**Task objective**
Could you return each entry below exactly as written, minus any pictures?

**Supplied records**
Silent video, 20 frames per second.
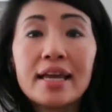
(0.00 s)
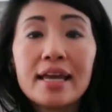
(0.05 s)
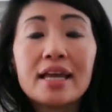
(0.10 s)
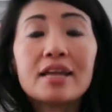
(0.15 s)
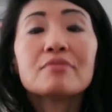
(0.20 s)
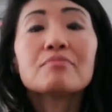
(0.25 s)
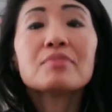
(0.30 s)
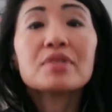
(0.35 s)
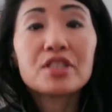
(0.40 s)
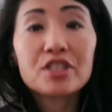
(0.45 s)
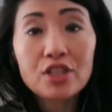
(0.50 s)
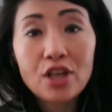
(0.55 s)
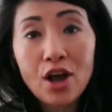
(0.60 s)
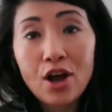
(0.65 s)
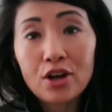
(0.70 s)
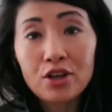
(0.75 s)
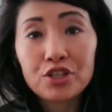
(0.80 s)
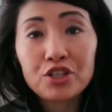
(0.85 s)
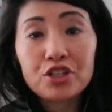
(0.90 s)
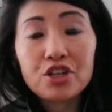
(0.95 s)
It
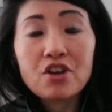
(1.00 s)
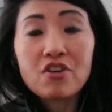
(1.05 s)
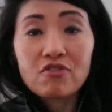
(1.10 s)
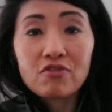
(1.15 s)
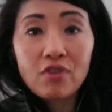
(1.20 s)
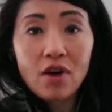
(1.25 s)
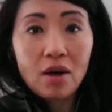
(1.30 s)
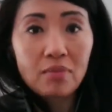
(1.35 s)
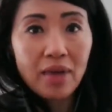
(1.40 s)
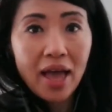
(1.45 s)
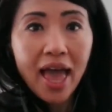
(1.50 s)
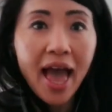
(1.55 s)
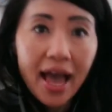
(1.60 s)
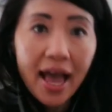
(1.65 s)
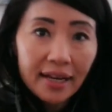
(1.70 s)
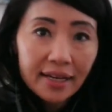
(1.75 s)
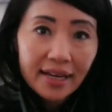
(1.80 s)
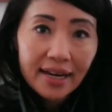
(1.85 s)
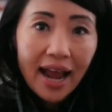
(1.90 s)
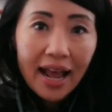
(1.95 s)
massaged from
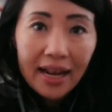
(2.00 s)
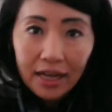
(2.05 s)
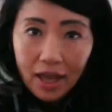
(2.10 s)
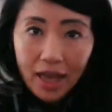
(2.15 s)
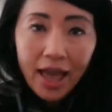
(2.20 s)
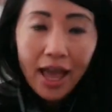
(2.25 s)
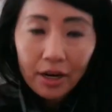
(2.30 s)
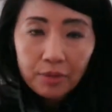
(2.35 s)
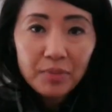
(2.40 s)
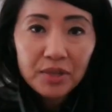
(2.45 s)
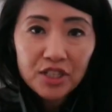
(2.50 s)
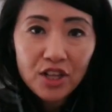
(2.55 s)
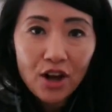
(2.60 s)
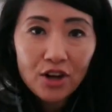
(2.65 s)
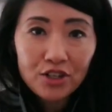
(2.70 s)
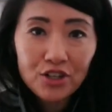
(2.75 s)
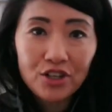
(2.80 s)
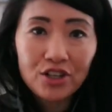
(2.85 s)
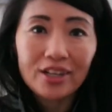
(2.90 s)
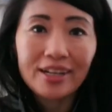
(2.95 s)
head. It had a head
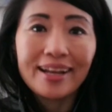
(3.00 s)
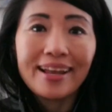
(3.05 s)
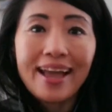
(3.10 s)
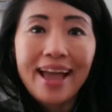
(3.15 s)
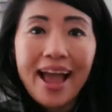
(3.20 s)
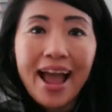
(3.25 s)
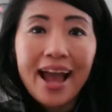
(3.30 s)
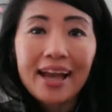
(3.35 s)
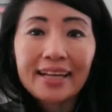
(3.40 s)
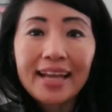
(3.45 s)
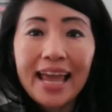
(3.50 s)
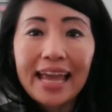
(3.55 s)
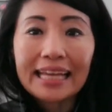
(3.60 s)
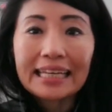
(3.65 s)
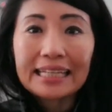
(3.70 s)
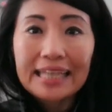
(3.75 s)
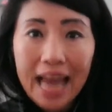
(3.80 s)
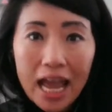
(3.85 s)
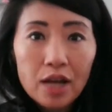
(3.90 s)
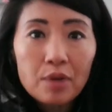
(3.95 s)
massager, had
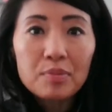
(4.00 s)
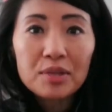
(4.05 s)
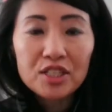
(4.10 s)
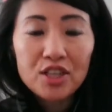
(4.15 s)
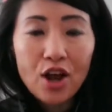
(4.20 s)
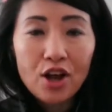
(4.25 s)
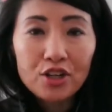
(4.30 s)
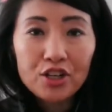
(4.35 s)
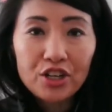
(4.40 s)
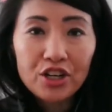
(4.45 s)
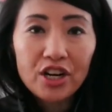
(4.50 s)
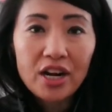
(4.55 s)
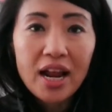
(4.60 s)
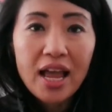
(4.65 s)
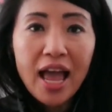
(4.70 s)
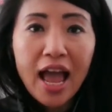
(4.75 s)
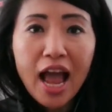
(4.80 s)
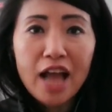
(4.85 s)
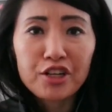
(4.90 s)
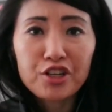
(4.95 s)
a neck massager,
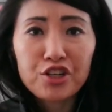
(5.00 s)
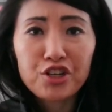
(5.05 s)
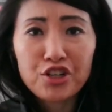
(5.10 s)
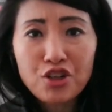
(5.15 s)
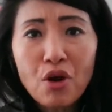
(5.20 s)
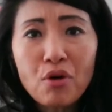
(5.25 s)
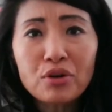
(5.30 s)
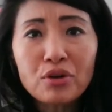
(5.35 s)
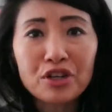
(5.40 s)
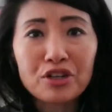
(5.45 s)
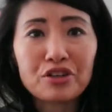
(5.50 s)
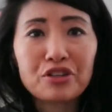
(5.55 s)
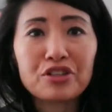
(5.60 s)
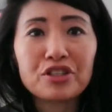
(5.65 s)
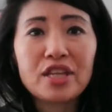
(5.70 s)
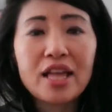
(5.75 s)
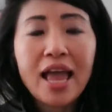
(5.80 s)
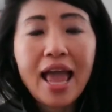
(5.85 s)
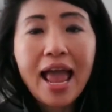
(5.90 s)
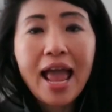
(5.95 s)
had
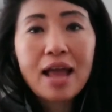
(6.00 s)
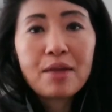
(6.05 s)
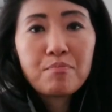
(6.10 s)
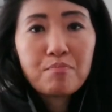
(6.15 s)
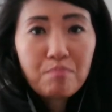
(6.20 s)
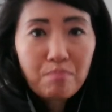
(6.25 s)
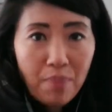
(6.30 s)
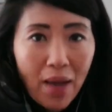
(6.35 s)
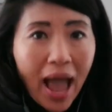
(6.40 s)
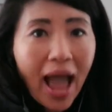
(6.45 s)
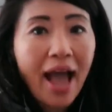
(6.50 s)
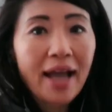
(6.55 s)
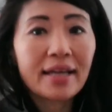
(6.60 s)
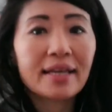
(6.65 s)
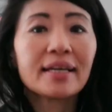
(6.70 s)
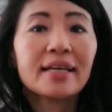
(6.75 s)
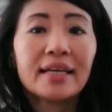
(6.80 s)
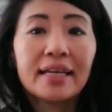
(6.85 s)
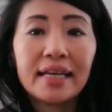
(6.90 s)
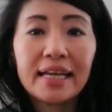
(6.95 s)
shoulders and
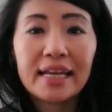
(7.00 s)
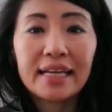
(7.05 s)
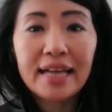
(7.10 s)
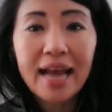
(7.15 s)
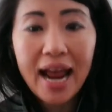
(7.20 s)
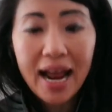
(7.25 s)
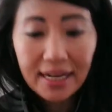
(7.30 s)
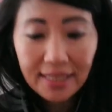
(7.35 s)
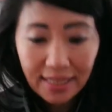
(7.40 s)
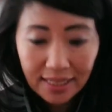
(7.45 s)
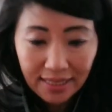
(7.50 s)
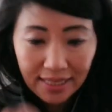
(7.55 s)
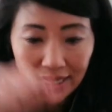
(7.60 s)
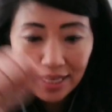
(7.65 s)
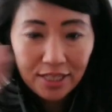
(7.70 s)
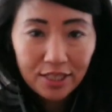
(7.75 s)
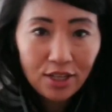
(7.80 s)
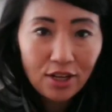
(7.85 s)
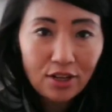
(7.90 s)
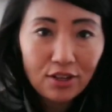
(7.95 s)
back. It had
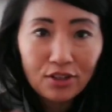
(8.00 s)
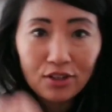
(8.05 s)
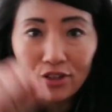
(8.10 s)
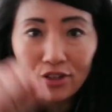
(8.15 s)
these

**Solution to the problem**
Silent video, 20 frames per second.
(0.00 s)
(0.05 s)
(0.10 s)
(0.15 s)
(0.20 s)
(0.25 s)
(0.30 s)
(0.35 s)
(0.40 s)
(0.45 s)
(0.50 s)
(0.55 s)
(0.60 s)
(0.65 s)
(0.70 s)
(0.75 s)
(0.80 s)
(0.85 s)
(0.90 s)
(0.95 s)
It
(1.00 s)
(1.05 s)
(1.10 s)
(1.15 s)
(1.20 s)
(1.25 s)
(1.30 s)
(1.35 s)
(1.40 s)
(1.45 s)
(1.50 s)
(1.55 s)
(1.60 s)
(1.65 s)
(1.70 s)
(1.75 s)
(1.80 s)
(1.85 s)
(1.90 s)
(1.95 s)
massaged from
(2.00 s)
(2.05 s)
(2.10 s)
(2.15 s)
(2.20 s)
(2.25 s)
(2.30 s)
(2.35 s)
(2.40 s)
(2.45 s)
(2.50 s)
(2.55 s)
(2.60 s)
(2.65 s)
(2.70 s)
(2.75 s)
(2.80 s)
(2.85 s)
(2.90 s)
(2.95 s)
head. It had a head
(3.00 s)
(3.05 s)
(3.10 s)
(3.15 s)
(3.20 s)
(3.25 s)
(3.30 s)
(3.35 s)
(3.40 s)
(3.45 s)
(3.50 s)
(3.55 s)
(3.60 s)
(3.65 s)
(3.70 s)
(3.75 s)
(3.80 s)
(3.85 s)
(3.90 s)
(3.95 s)
massager, had
(4.00 s)
(4.05 s)
(4.10 s)
(4.15 s)
(4.20 s)
(4.25 s)
(4.30 s)
(4.35 s)
(4.40 s)
(4.45 s)
(4.50 s)
(4.55 s)
(4.60 s)
(4.65 s)
(4.70 s)
(4.75 s)
(4.80 s)
(4.85 s)
(4.90 s)
(4.95 s)
a neck massager,
(5.00 s)
(5.05 s)
(5.10 s)
(5.15 s)
(5.20 s)
(5.25 s)
(5.30 s)
(5.35 s)
(5.40 s)
(5.45 s)
(5.50 s)
(5.55 s)
(5.60 s)
(5.65 s)
(5.70 s)
(5.75 s)
(5.80 s)
(5.85 s)
(5.90 s)
(5.95 s)
had
(6.00 s)
(6.05 s)
(6.10 s)
(6.15 s)
(6.20 s)
(6.25 s)
(6.30 s)
(6.35 s)
(6.40 s)
(6.45 s)
(6.50 s)
(6.55 s)
(6.60 s)
(6.65 s)
(6.70 s)
(6.75 s)
(6.80 s)
(6.85 s)
(6.90 s)
(6.95 s)
shoulders and
(7.00 s)
(7.05 s)
(7.10 s)
(7.15 s)
(7.20 s)
(7.25 s)
(7.30 s)
(7.35 s)
(7.40 s)
(7.45 s)
(7.50 s)
(7.55 s)
(7.60 s)
(7.65 s)
(7.70 s)
(7.75 s)
(7.80 s)
(7.85 s)
(7.90 s)
(7.95 s)
back. It had
(8.00 s)
(8.05 s)
(8.10 s)
(8.15 s)
these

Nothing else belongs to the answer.